§ **Required work**
Every record below should be repeated exactly. Omit the pictures.

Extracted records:
-.-.-

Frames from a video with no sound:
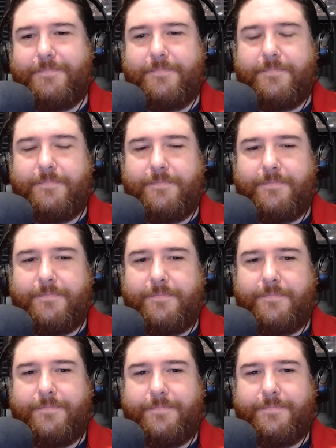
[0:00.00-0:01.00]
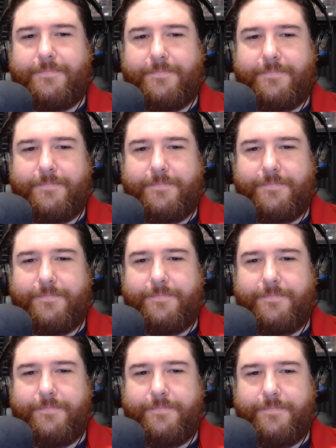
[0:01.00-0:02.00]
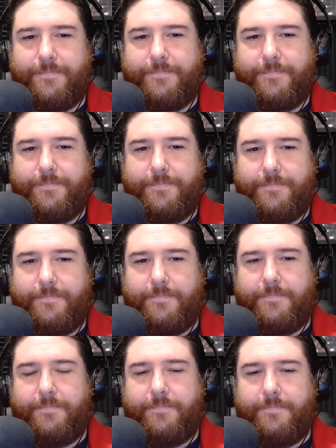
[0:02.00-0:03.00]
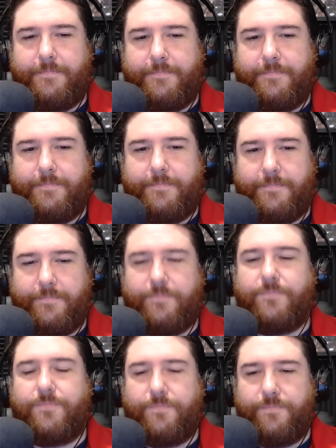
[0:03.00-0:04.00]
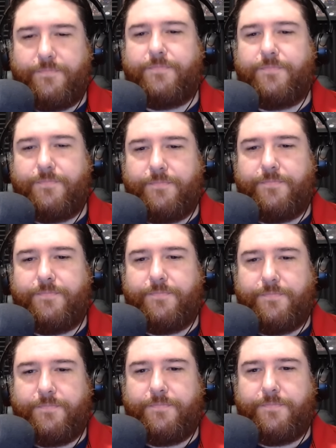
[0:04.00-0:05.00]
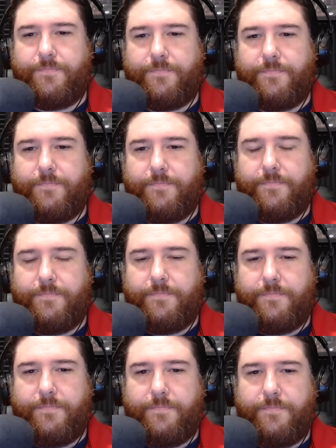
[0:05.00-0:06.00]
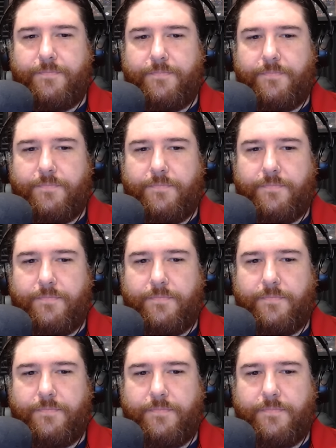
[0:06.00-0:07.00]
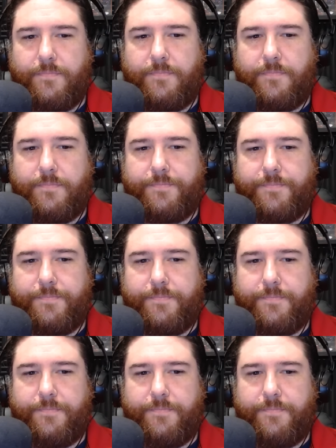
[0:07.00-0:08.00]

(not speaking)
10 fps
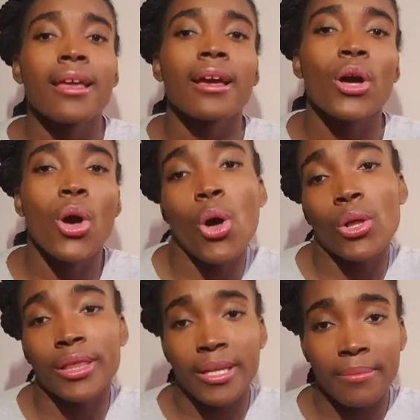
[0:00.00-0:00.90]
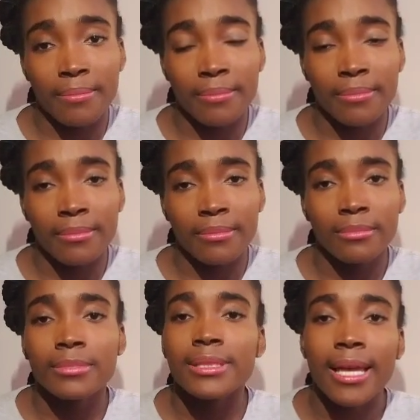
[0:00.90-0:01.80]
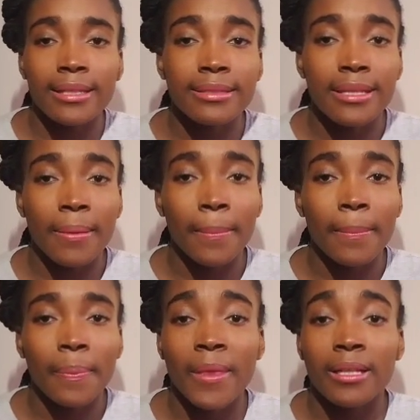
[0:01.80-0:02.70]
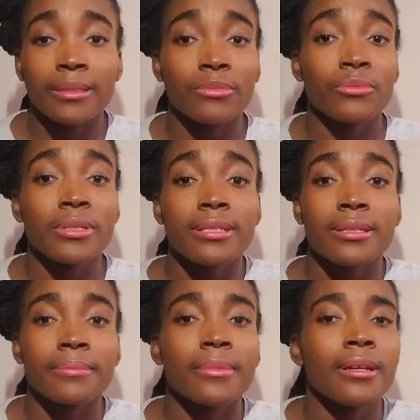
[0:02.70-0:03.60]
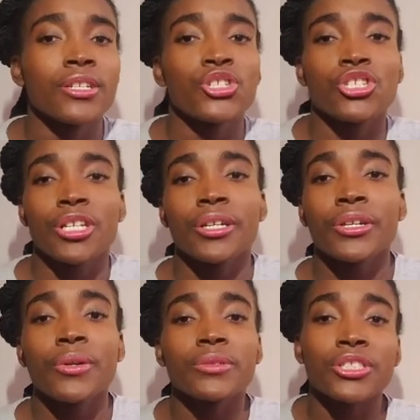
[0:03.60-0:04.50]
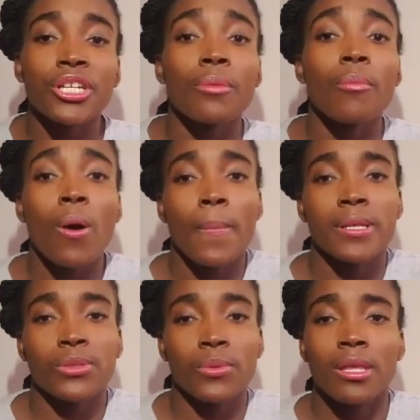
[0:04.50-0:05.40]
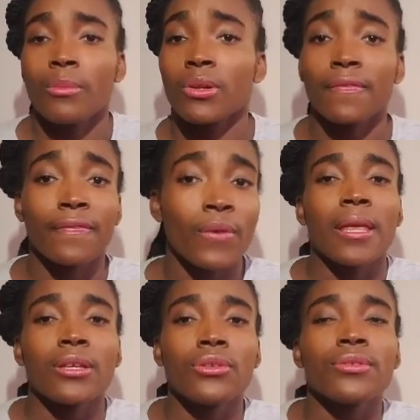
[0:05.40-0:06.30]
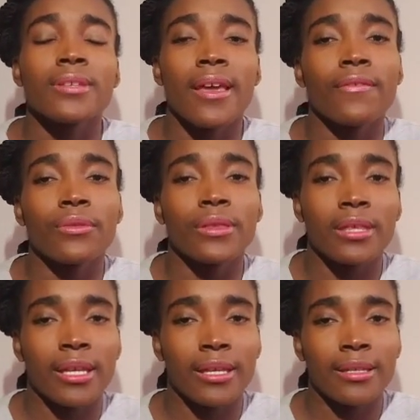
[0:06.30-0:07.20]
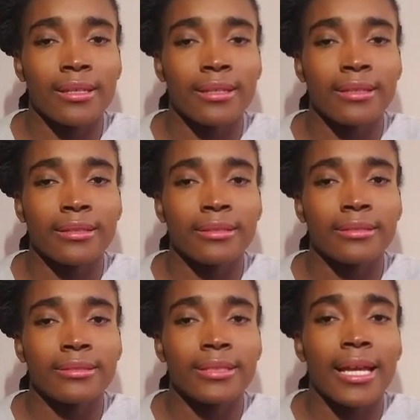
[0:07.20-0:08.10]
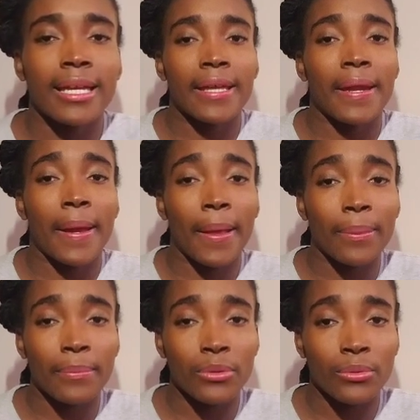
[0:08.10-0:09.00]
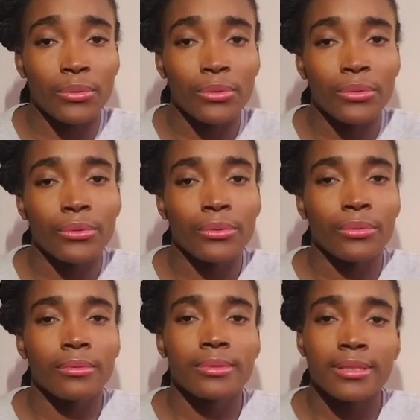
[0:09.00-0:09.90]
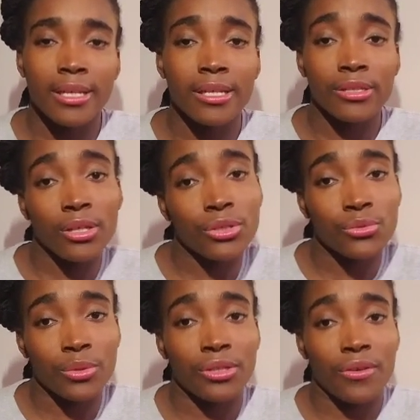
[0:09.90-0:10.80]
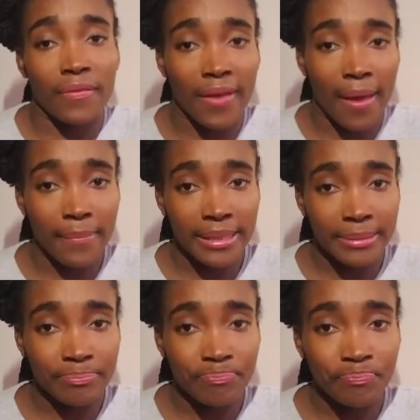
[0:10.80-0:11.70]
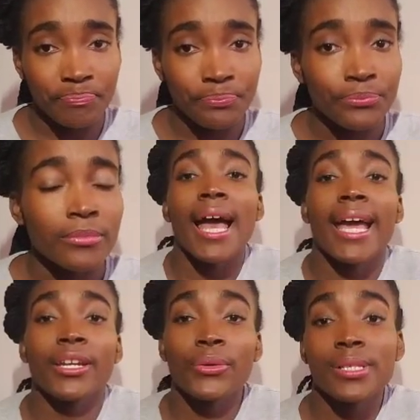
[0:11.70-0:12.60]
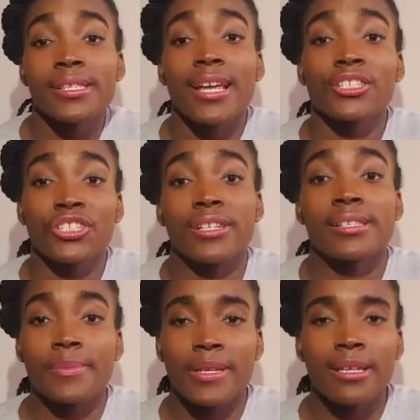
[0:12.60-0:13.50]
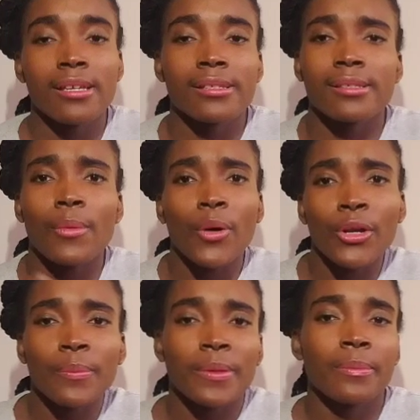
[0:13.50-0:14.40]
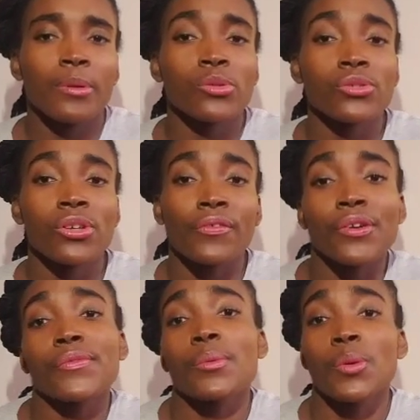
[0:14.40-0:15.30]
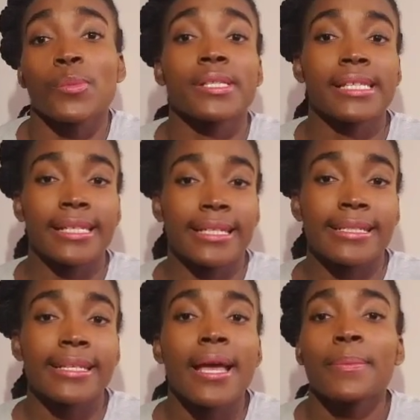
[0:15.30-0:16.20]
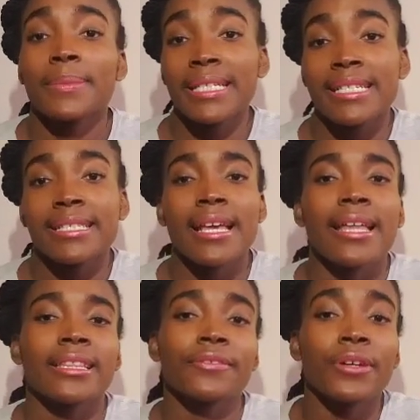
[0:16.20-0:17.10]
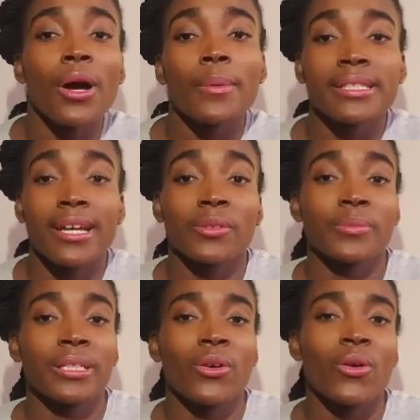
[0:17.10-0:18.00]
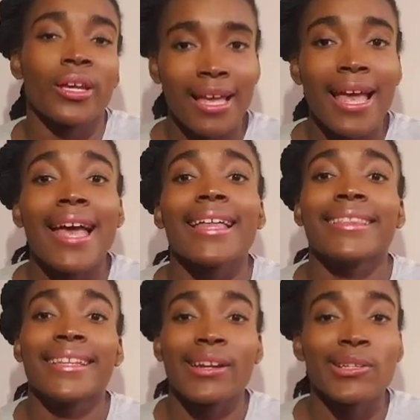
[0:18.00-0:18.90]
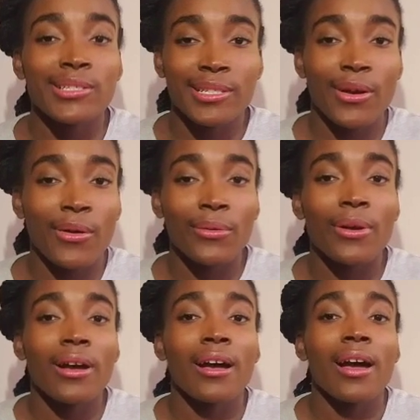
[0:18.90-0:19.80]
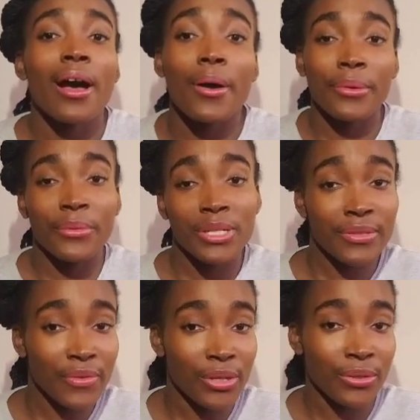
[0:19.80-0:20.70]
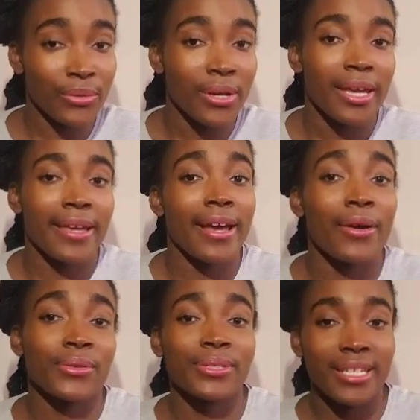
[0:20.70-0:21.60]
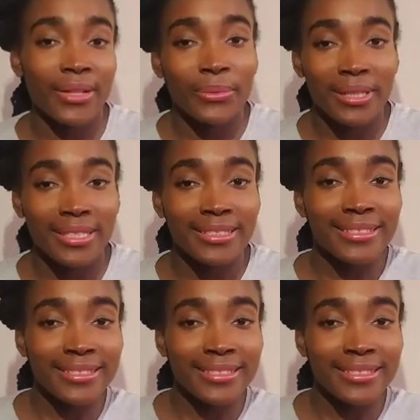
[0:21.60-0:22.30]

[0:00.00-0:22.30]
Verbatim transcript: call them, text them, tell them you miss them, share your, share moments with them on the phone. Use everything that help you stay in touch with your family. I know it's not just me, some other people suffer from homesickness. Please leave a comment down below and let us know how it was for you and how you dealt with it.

-.-.-

§ **Worked solution**
Frames from a video with no sound:
[0:00.00-0:01.00]
[0:01.00-0:02.00]
[0:02.00-0:03.00]
[0:03.00-0:04.00]
[0:04.00-0:05.00]
[0:05.00-0:06.00]
[0:06.00-0:07.00]
[0:07.00-0:08.00]

(not speaking)
10 fps
[0:00.00-0:00.90]
[0:00.90-0:01.80]
[0:01.80-0:02.70]
[0:02.70-0:03.60]
[0:03.60-0:04.50]
[0:04.50-0:05.40]
[0:05.40-0:06.30]
[0:06.30-0:07.20]
[0:07.20-0:08.10]
[0:08.10-0:09.00]
[0:09.00-0:09.90]
[0:09.90-0:10.80]
[0:10.80-0:11.70]
[0:11.70-0:12.60]
[0:12.60-0:13.50]
[0:13.50-0:14.40]
[0:14.40-0:15.30]
[0:15.30-0:16.20]
[0:16.20-0:17.10]
[0:17.10-0:18.00]
[0:18.00-0:18.90]
[0:18.90-0:19.80]
[0:19.80-0:20.70]
[0:20.70-0:21.60]
[0:21.60-0:22.30]

[0:00.00-0:22.30]
Verbatim transcript: call them, text them, tell them you miss them, share your, share moments with them on the phone. Use everything that help you stay in touch with your family. I know it's not just me, some other people suffer from homesickness. Please leave a comment down below and let us know how it was for you and how you dealt with it.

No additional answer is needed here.